Workforce

Servers don't want to lose the tip credit, new research shows

A survey of nearly 4,000 tipped restaurant workers in eight battleground state found 90% prefer the current setup to getting a higher wage.
9 of 10 tipped employees want to keep the current system, according to the new data. |Photo: Shutterstock

The task of killing the tip credit may have just gotten harder in the eight states where labor advocates have been concentrating their efforts.

New research shows that about 9 of 10 tipped restaurant employees in those battlegrounds don’t want their current compensation model to change. Servers, bartenders and hosts would rather continue to get a low wage from their employers than risk a drop-off in guest gratuities, traditionally the main source of their income.

The canvass of 3,735 tipped restaurant workers found that 87% fear their earnings would drop if employers had to pay a full wage. It was unclear if the expectation was based on customers tipping less, or on the recipients having to pay more in income taxes, since presumably less of their pay would be unrecorded cash.

Only 7% of the respondents said they’d expect to earn more if the tip credit was eliminated. Another 6% indicated they’d anticipate no change in their incomes.

Asked what compensation model they’d prefer, respondents overwhelmingly indicated the status quo. Ninety percent said the current system of a low wage but expected tips is their first choice. Only 10% said they favor getting a higher wage and risking lower tips.

The research was conducted by Lloyd Corder, an adjunct professor at Carnegie Mellon University. Berman & Associates, a pro-employer lobbying firm, is publicizing the results.
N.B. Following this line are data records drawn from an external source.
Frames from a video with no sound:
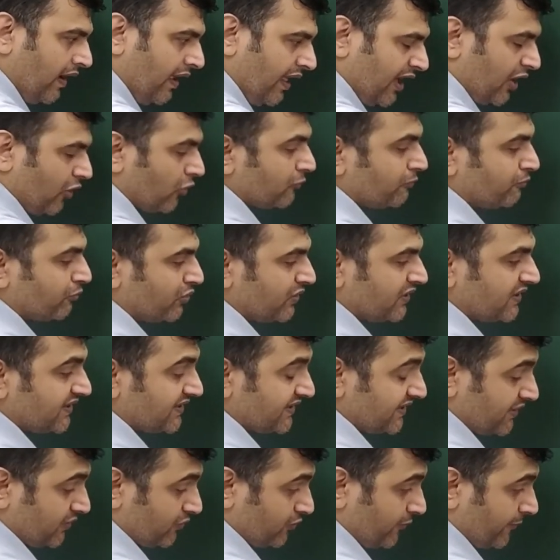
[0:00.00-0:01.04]
output is
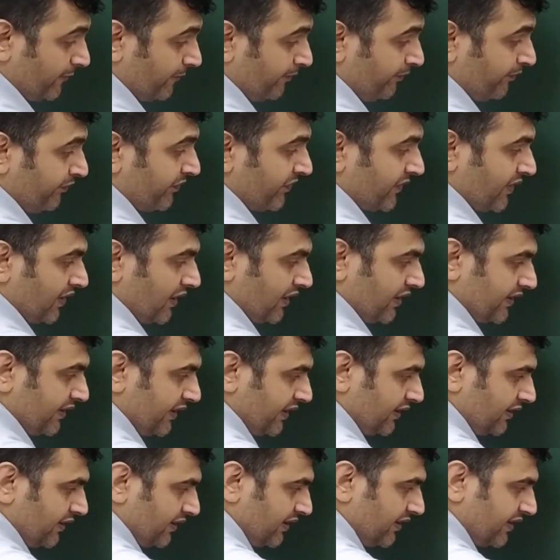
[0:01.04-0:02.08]
0.
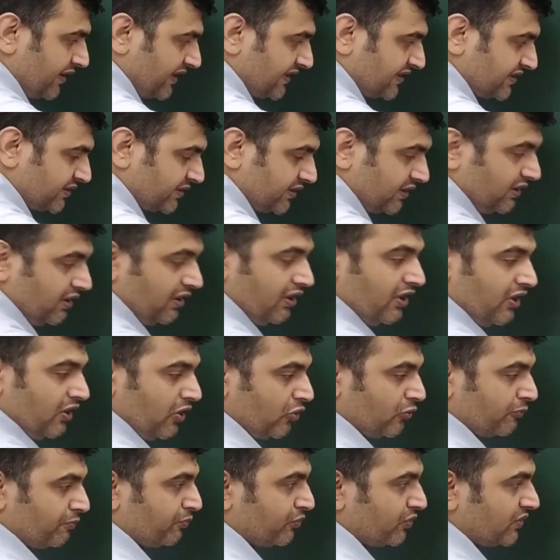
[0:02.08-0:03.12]
Again, irrational,
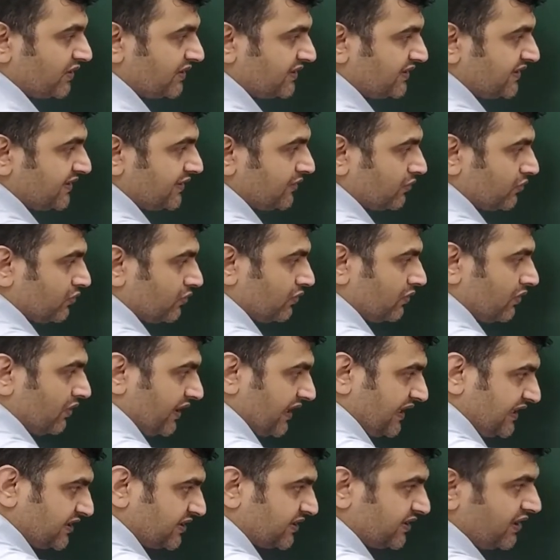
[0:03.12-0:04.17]
output is 0.
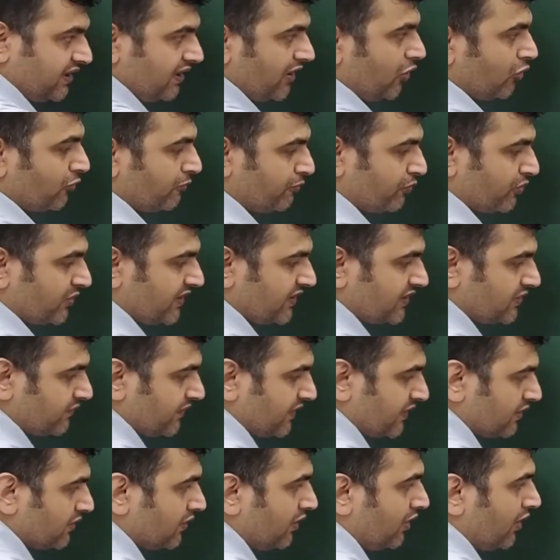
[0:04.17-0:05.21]
Rational, output is
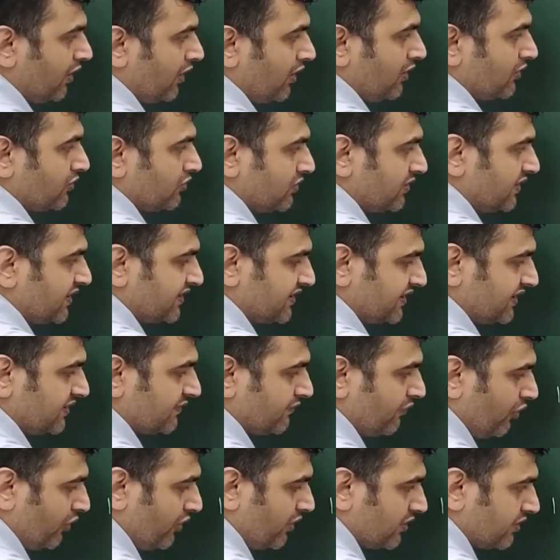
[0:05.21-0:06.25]
1. So this is
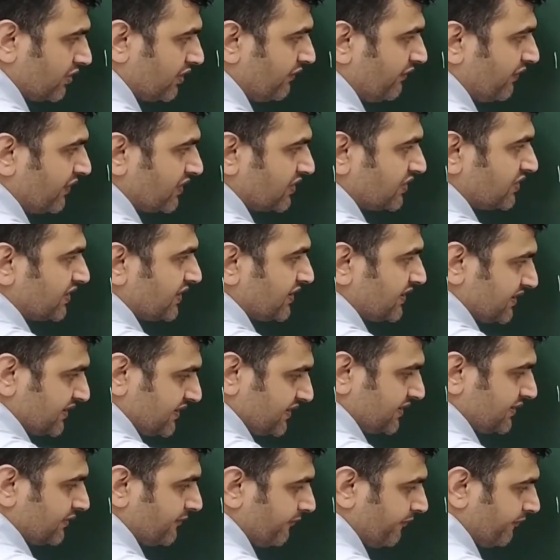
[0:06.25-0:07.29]
what the function
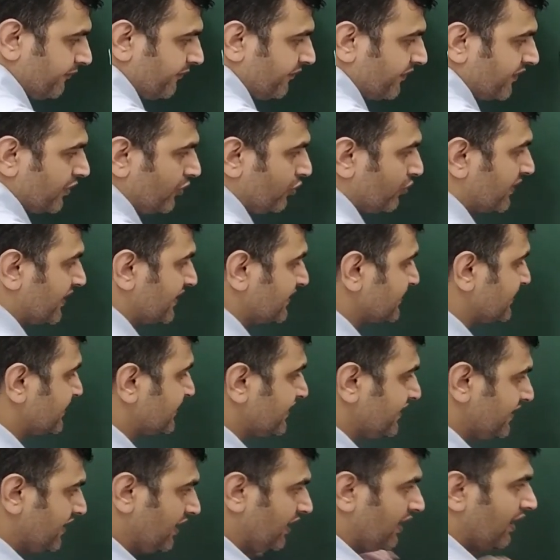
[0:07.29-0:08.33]
is. You can
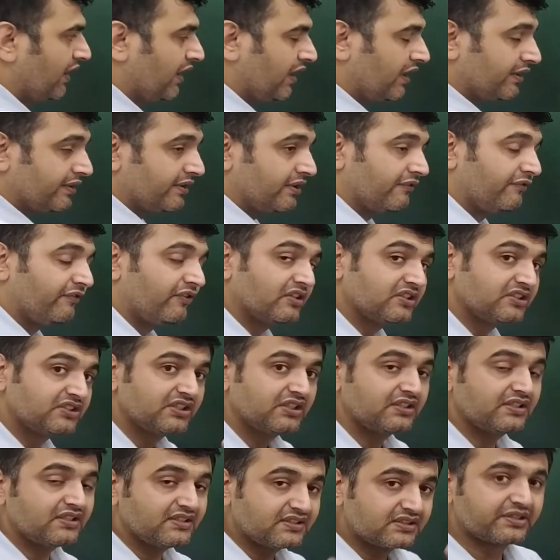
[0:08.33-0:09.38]
see the
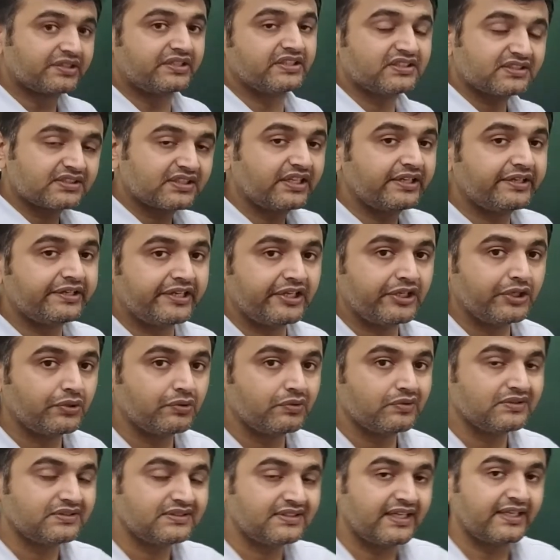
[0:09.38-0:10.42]
function is
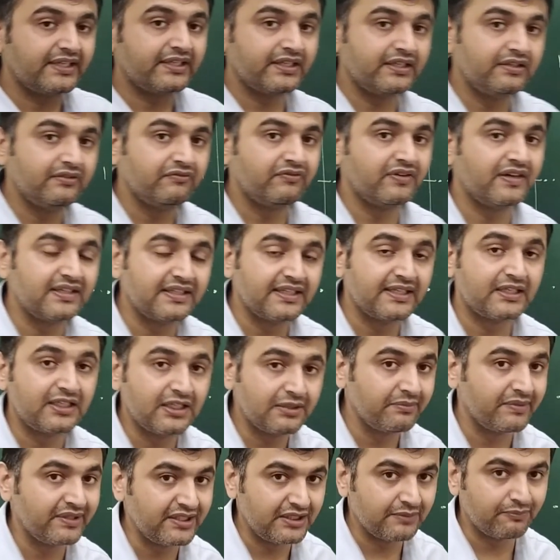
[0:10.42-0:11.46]
discontinuous at infinitely
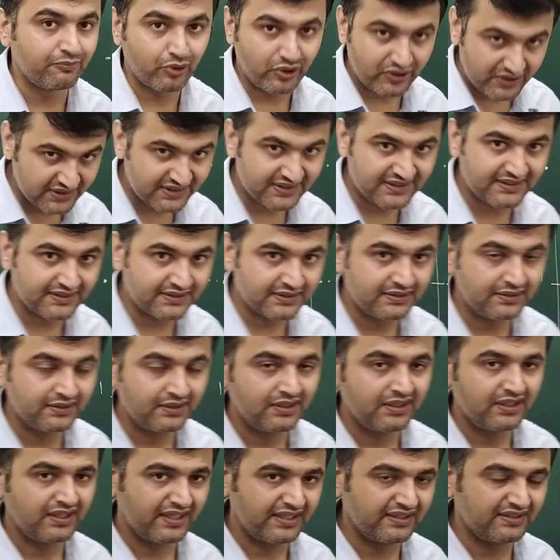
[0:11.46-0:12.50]
many points,
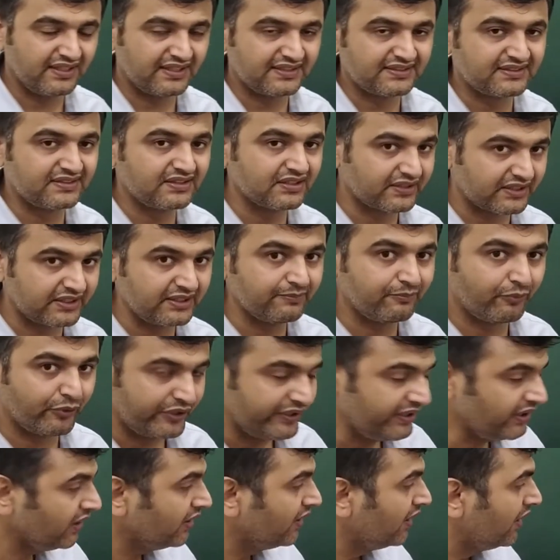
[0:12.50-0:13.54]
and that's the key point.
“The survey data is crystal clear: Tipped employees overwhelmingly prefer the current tip credit payment system, and they don’t want it to change,” Corder said in a statement provided to Restaurant Business. “It’s rare to find an issue that commands such widespread support across diverse age, race, gender and geographic groups.”
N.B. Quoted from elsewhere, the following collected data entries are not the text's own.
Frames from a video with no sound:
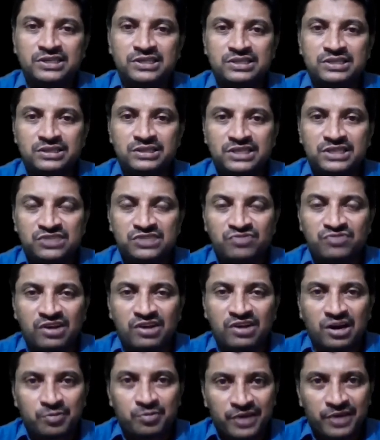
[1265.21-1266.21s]
This will not
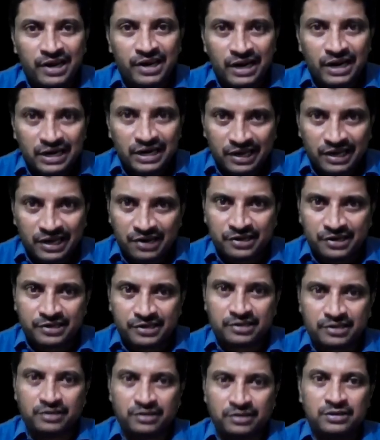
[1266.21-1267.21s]
be a candidate key.
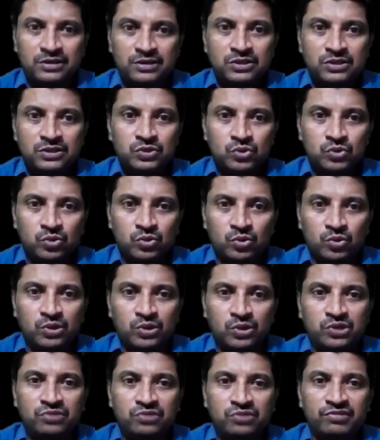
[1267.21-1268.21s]
So no need to
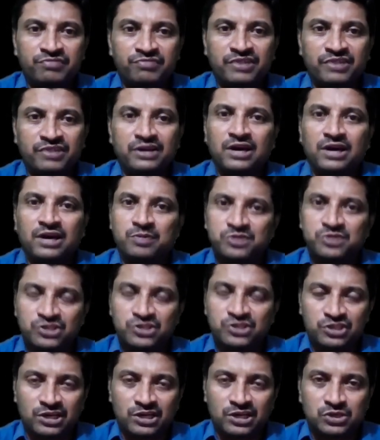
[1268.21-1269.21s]
verify option C
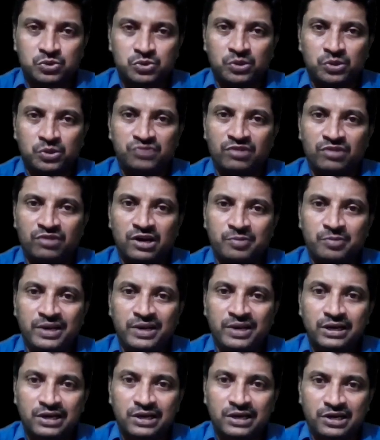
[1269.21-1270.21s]
also. It will not be
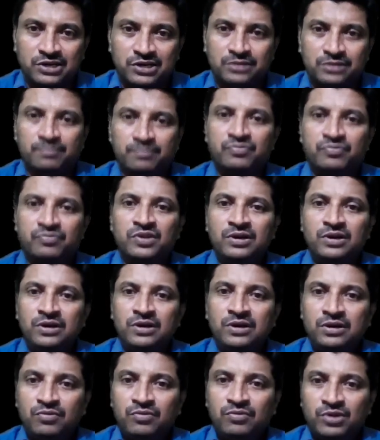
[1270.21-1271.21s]
correct.
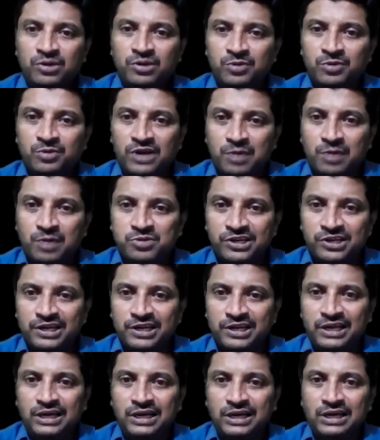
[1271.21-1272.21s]
What about option
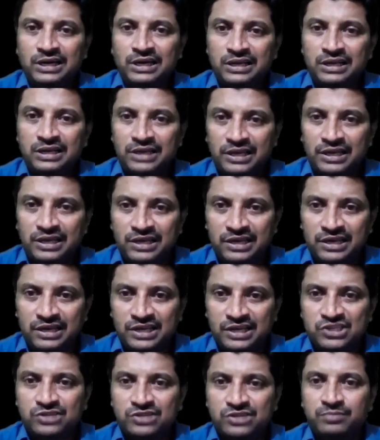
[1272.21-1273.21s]
D? AEH,
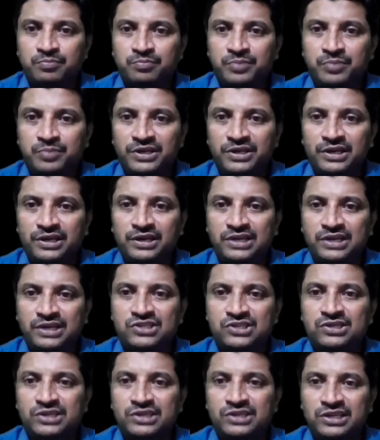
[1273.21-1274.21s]
BEH,
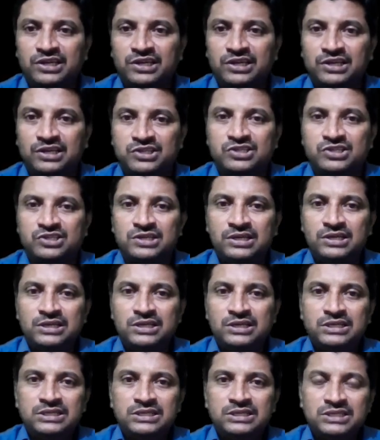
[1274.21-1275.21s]
DEH.
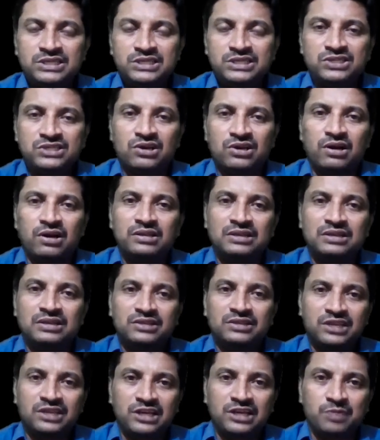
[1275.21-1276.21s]
Since all the three
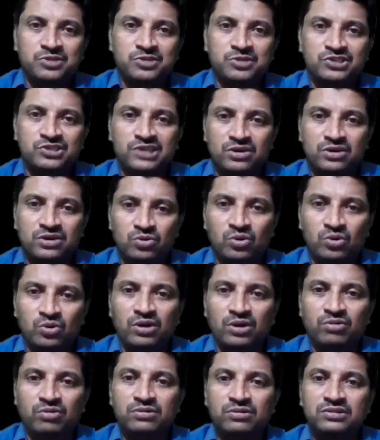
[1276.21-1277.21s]
options are ruled
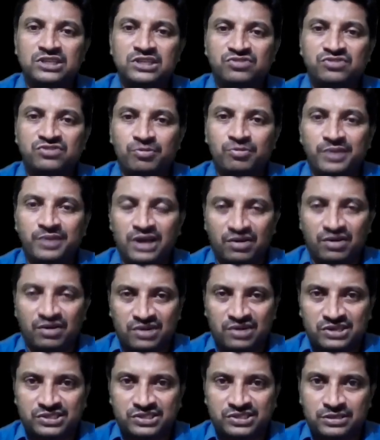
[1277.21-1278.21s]
out, this will be our
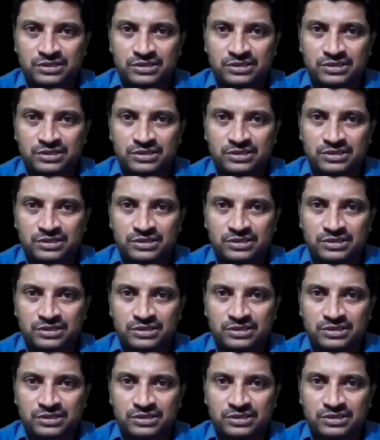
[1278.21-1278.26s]
answer.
The surveyed employees were located in the eight states that One Fair Wage, the union-backed group pushing hard for an end to the tip credit, has cited as prime opportunities: Massachusetts, Ohio, Illinois, Rhode Island, Pennsylvania, New York, Connecticut and Maryland. The latter was included because of the anti-tip credit activity underway in two of its counties. In all eight areas, One Fair Wage is championing either legislation to kill the credit, or a November ballot initiative that would allow voters to decide on the employer concession’s fate.

Research has been the ordnance of choice in the battle between pro- and anti-credit forces. One Fair Wage has dismissed much of the data and assertions from pro-employer forces as myths, citing contradictory findings on almost a point-by-point basis. For instance, the group cites third-party research that shows tips would not drop if servers and bartenders were paid the same wage as their back-of-house colleagues receive.

It also cites findings that a majority of tipped workers in at least six battleground states would like the tip credit to be phased out.

The fate of the tip credit is emerging as a key concern of full-service operators as the November elections and post-summer legislative sessions draw near.

The credit is currently banned in seven states.